### Task to carry out:
No picture should appear in the copy. Transcribe exactly, and only, the lines from the one with "[0:02.00-0:03.00]" through the last line of the data below.

########################################

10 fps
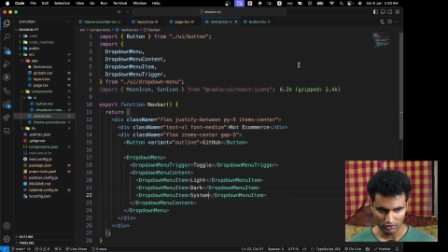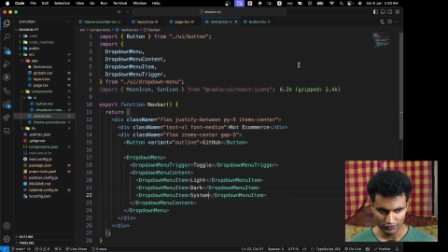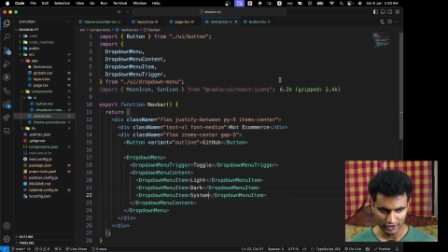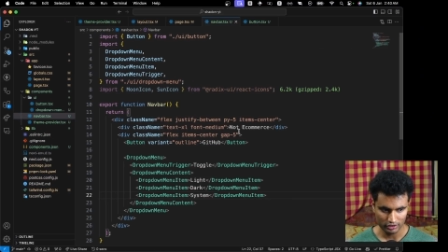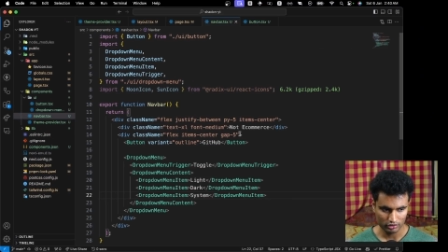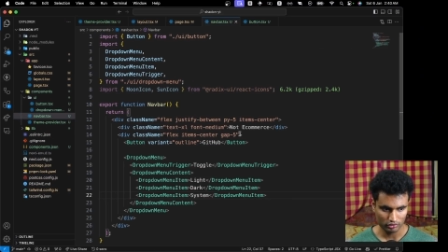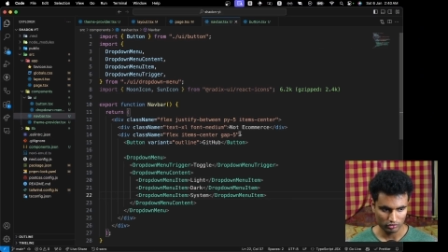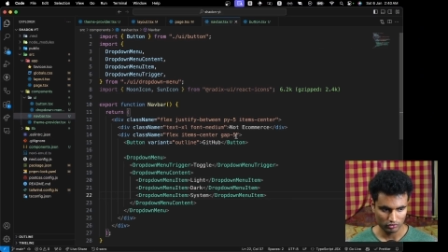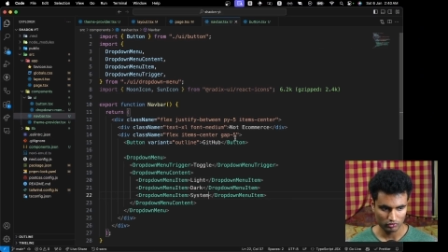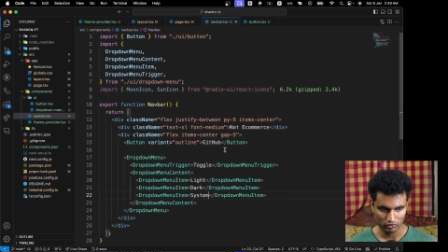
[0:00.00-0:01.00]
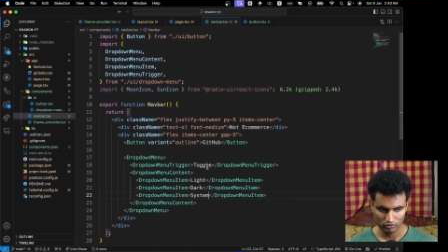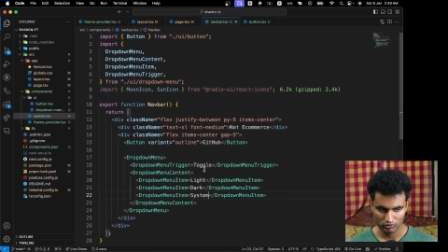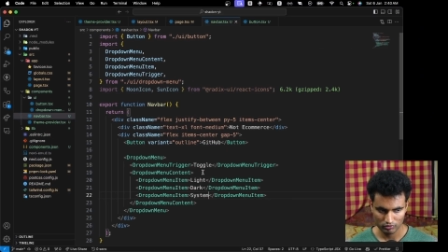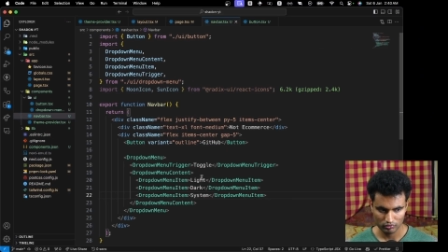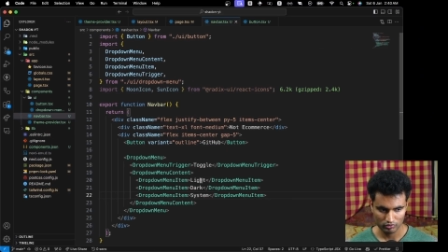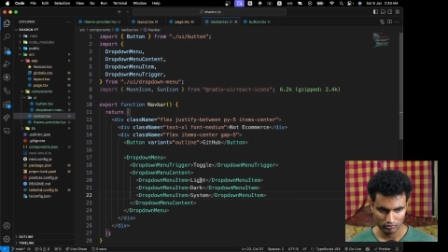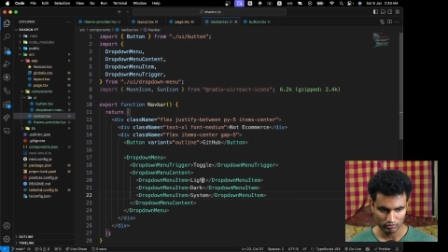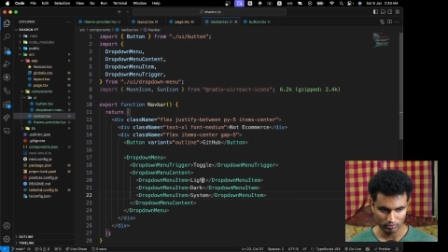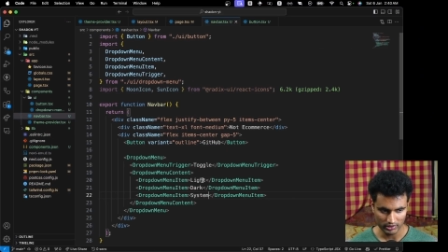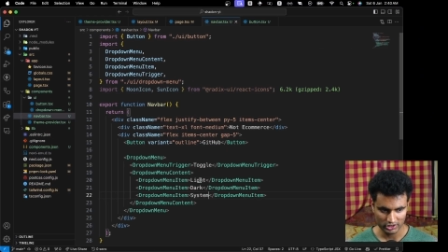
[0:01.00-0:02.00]
we need to
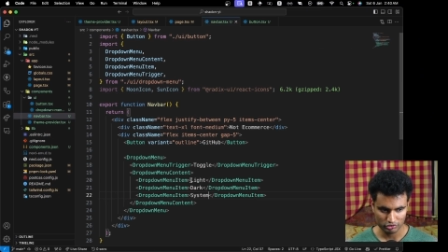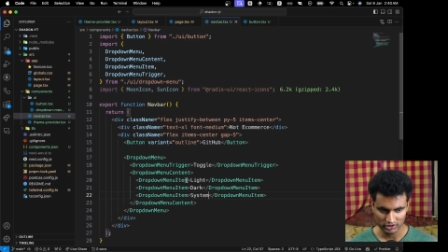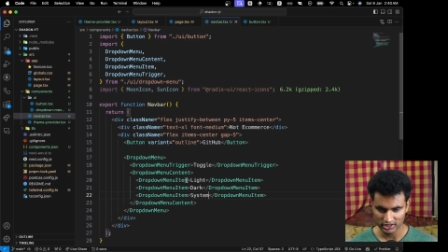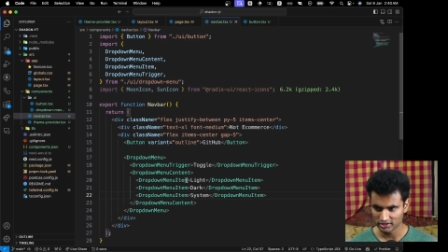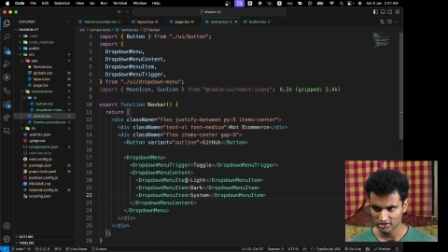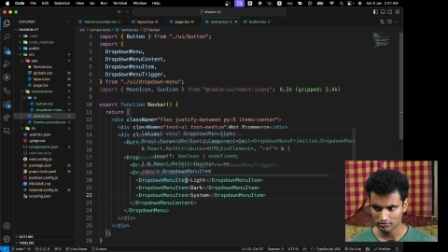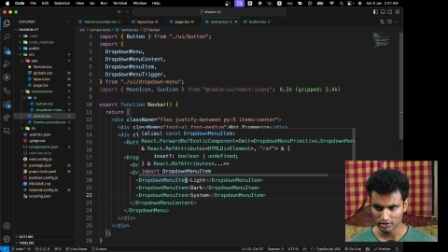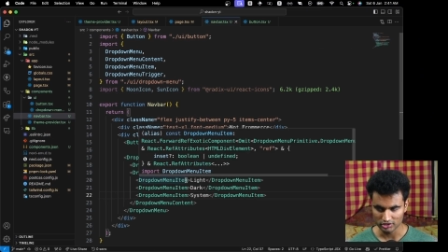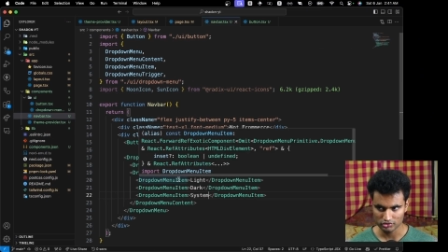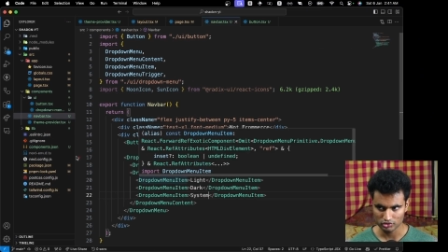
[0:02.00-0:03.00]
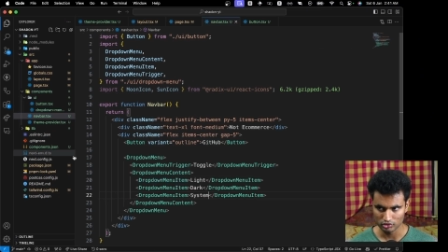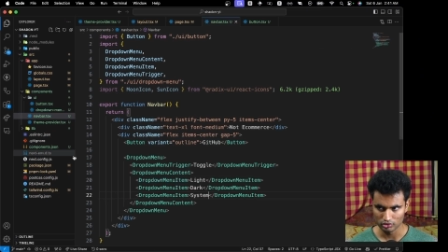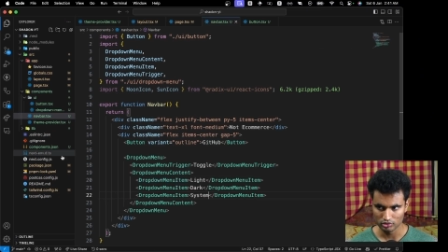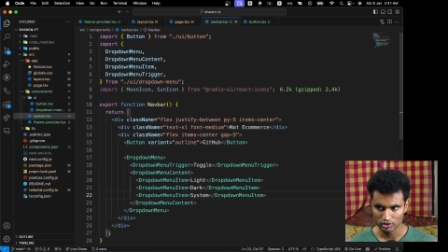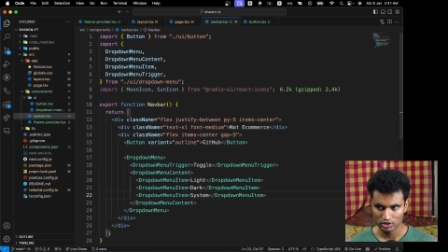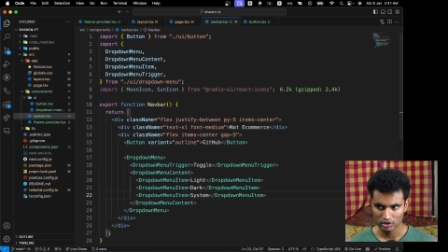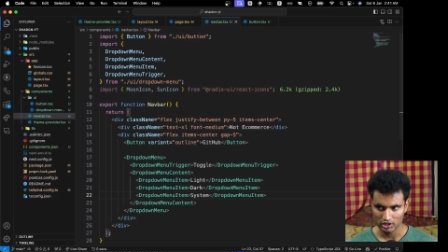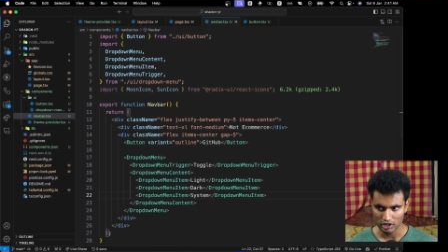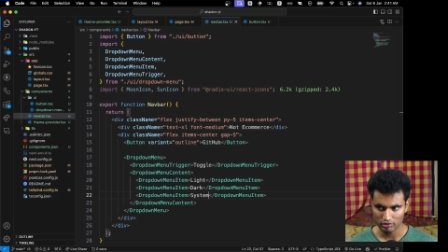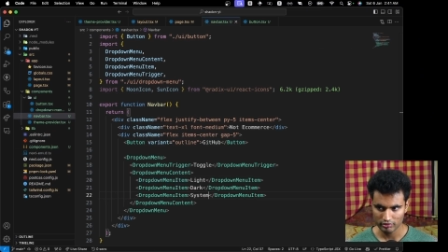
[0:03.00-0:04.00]
make sure that these work. So
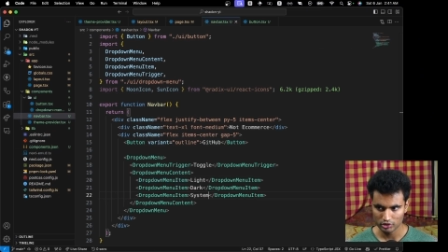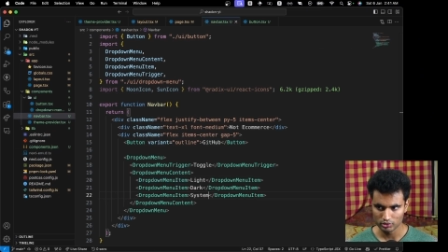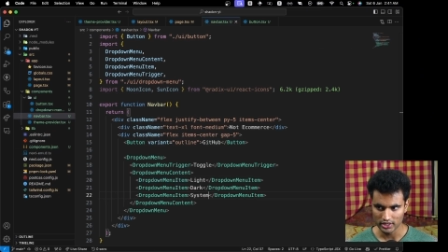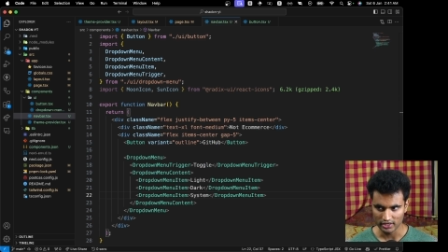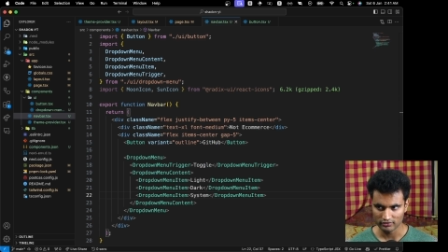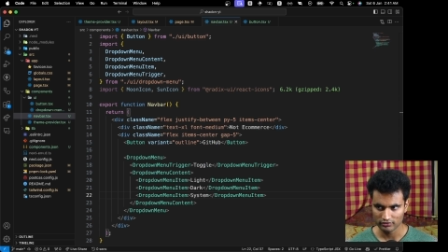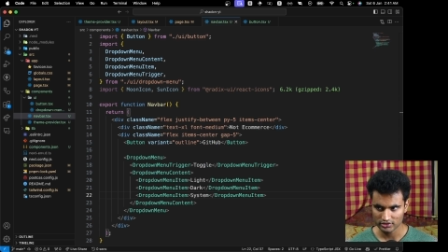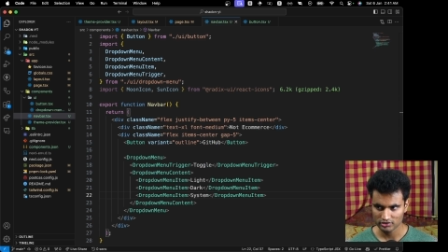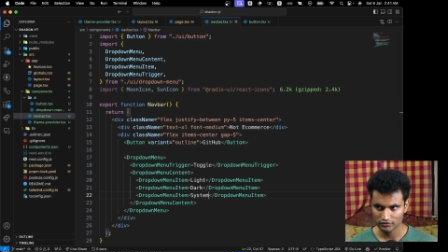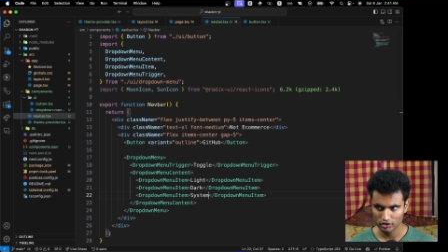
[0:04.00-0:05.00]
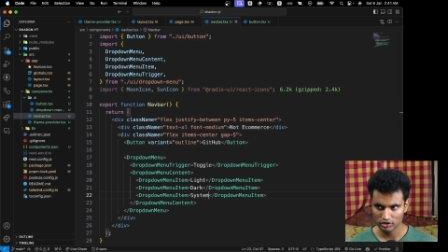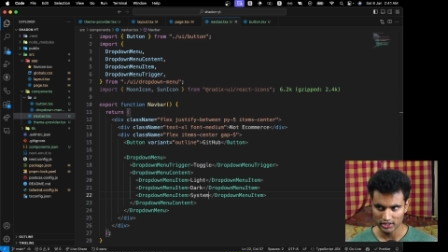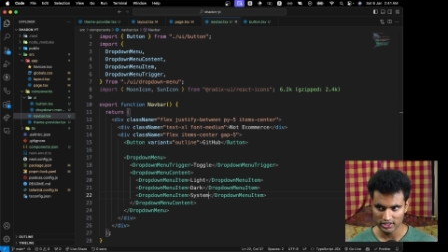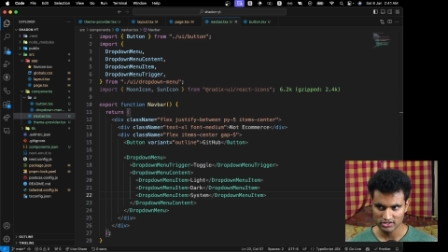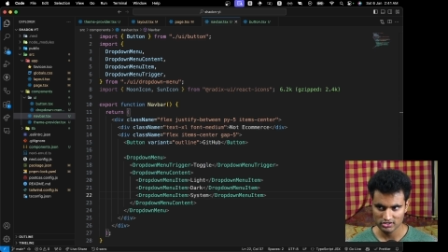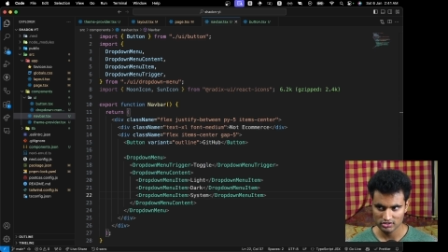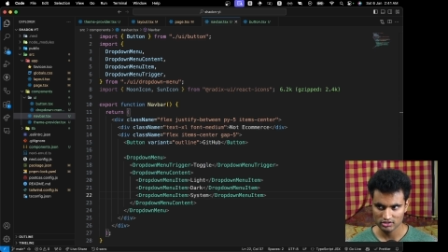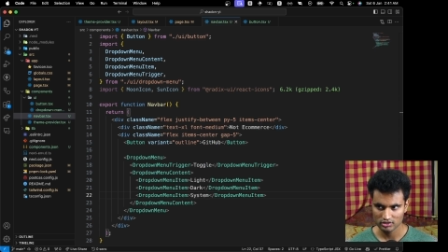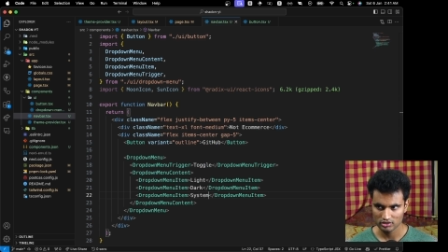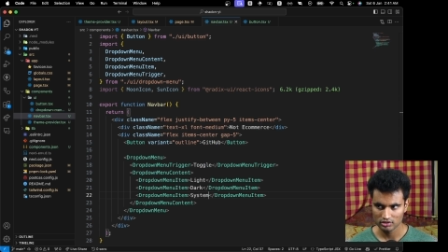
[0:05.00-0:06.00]
how do we do that? First of all, let's
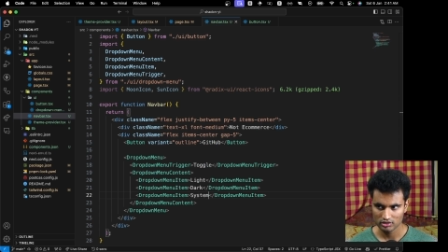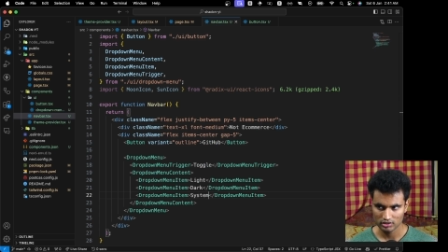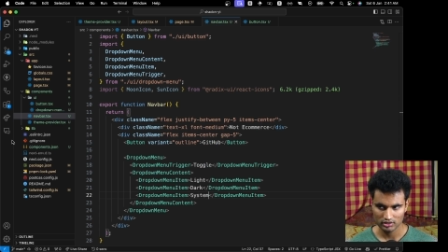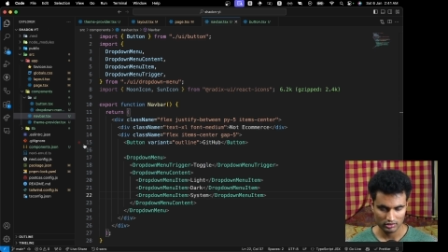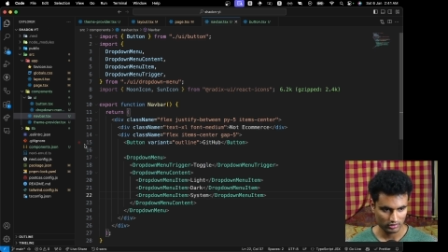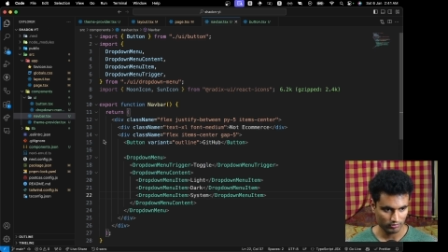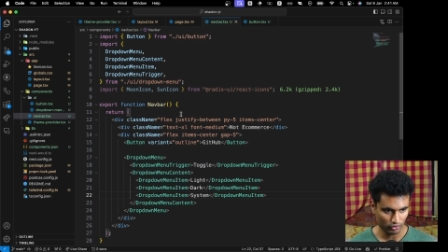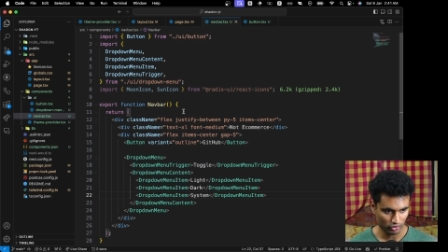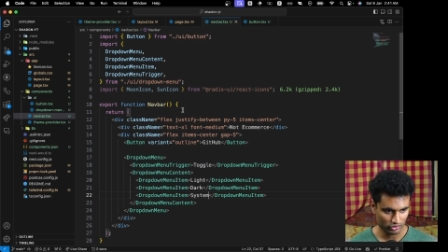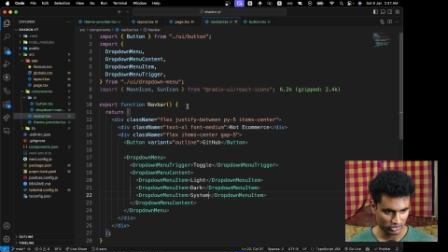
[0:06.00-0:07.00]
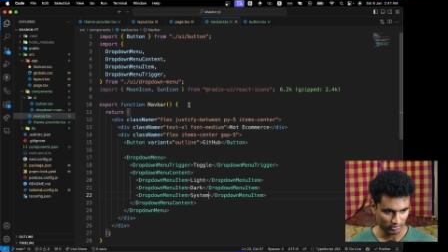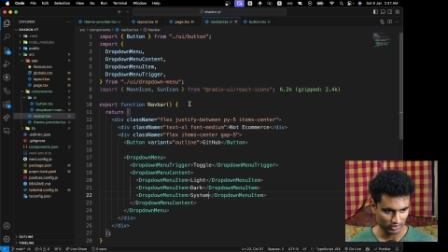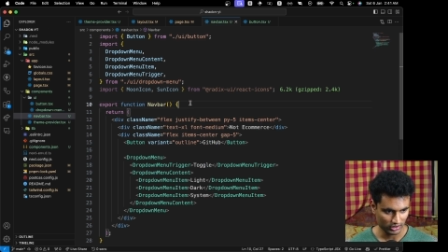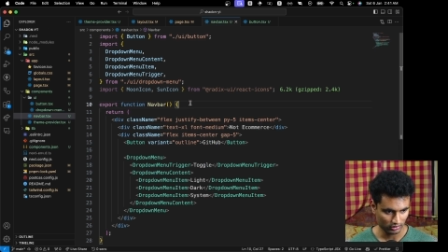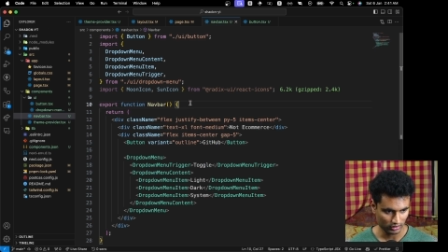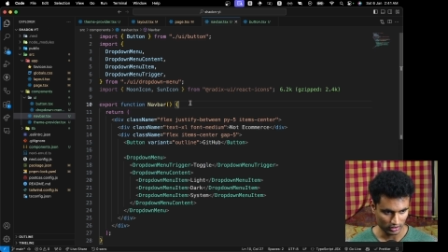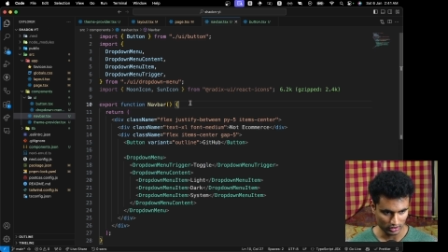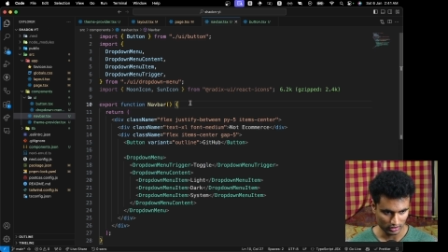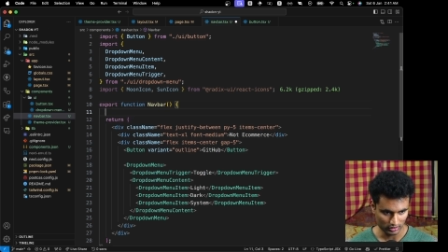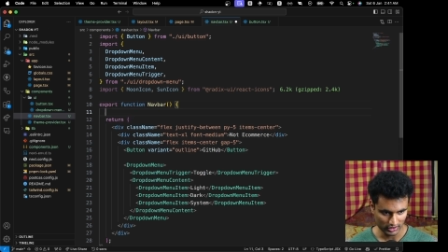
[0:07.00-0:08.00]
import something.
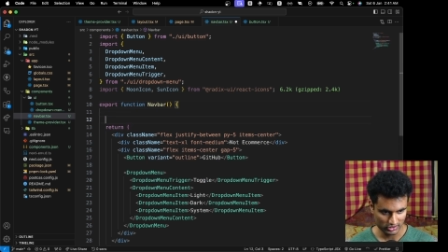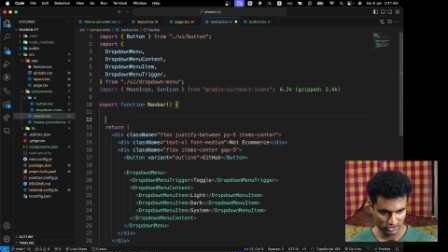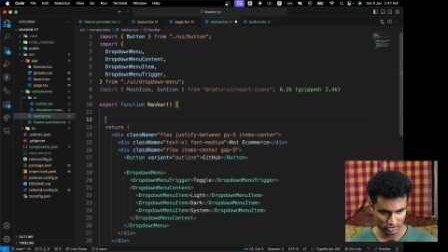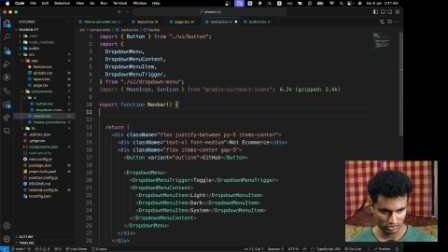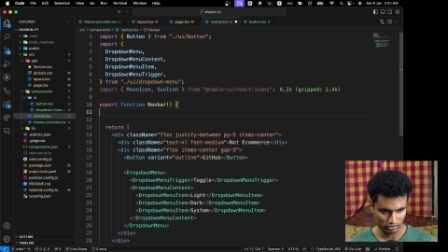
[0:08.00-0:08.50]
Let's do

########################################

### Reply:
[0:02.00-0:03.00]
[0:03.00-0:04.00]
make sure that these work. So
[0:04.00-0:05.00]
[0:05.00-0:06.00]
how do we do that? First of all, let's
[0:06.00-0:07.00]
[0:07.00-0:08.00]
import something.
[0:08.00-0:08.50]
Let's do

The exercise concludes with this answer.